> **Aim of the exercise**
Set every record down again exactly. Do not carry over the pictures.

> **Material supplied**

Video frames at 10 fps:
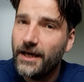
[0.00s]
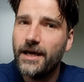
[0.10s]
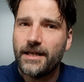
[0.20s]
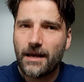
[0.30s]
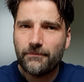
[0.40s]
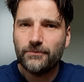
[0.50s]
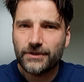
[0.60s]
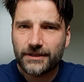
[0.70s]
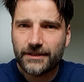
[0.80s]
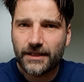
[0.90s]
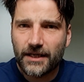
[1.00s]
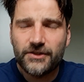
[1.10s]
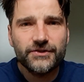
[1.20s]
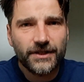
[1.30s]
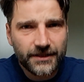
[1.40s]
and I'm really
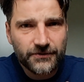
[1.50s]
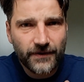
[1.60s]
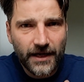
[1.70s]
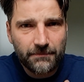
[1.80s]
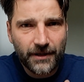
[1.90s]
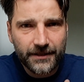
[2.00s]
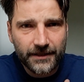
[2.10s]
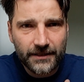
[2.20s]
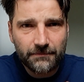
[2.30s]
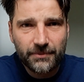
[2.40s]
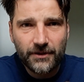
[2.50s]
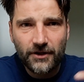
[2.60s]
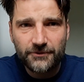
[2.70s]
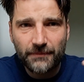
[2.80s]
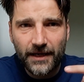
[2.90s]
satisfied by that,
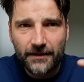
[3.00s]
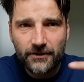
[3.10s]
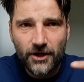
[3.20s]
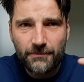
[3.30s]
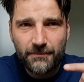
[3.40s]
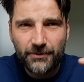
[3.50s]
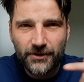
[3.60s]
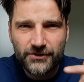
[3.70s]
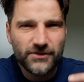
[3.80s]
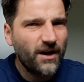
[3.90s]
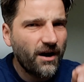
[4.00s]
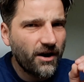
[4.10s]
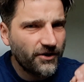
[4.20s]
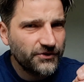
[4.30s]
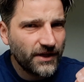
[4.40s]
because my comic books
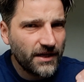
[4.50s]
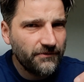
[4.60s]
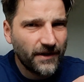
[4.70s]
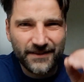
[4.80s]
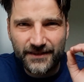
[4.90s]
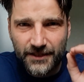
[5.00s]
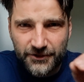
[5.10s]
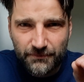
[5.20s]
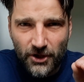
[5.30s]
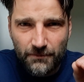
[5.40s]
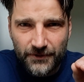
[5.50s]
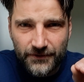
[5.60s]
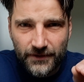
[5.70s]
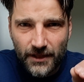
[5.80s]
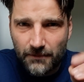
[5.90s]
are safe at this moment.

> **Exercise solution**
Video frames at 10 fps:
[0.00s]
[0.10s]
[0.20s]
[0.30s]
[0.40s]
[0.50s]
[0.60s]
[0.70s]
[0.80s]
[0.90s]
[1.00s]
[1.10s]
[1.20s]
[1.30s]
[1.40s]
and I'm really
[1.50s]
[1.60s]
[1.70s]
[1.80s]
[1.90s]
[2.00s]
[2.10s]
[2.20s]
[2.30s]
[2.40s]
[2.50s]
[2.60s]
[2.70s]
[2.80s]
[2.90s]
satisfied by that,
[3.00s]
[3.10s]
[3.20s]
[3.30s]
[3.40s]
[3.50s]
[3.60s]
[3.70s]
[3.80s]
[3.90s]
[4.00s]
[4.10s]
[4.20s]
[4.30s]
[4.40s]
because my comic books
[4.50s]
[4.60s]
[4.70s]
[4.80s]
[4.90s]
[5.00s]
[5.10s]
[5.20s]
[5.30s]
[5.40s]
[5.50s]
[5.60s]
[5.70s]
[5.80s]
[5.90s]
are safe at this moment.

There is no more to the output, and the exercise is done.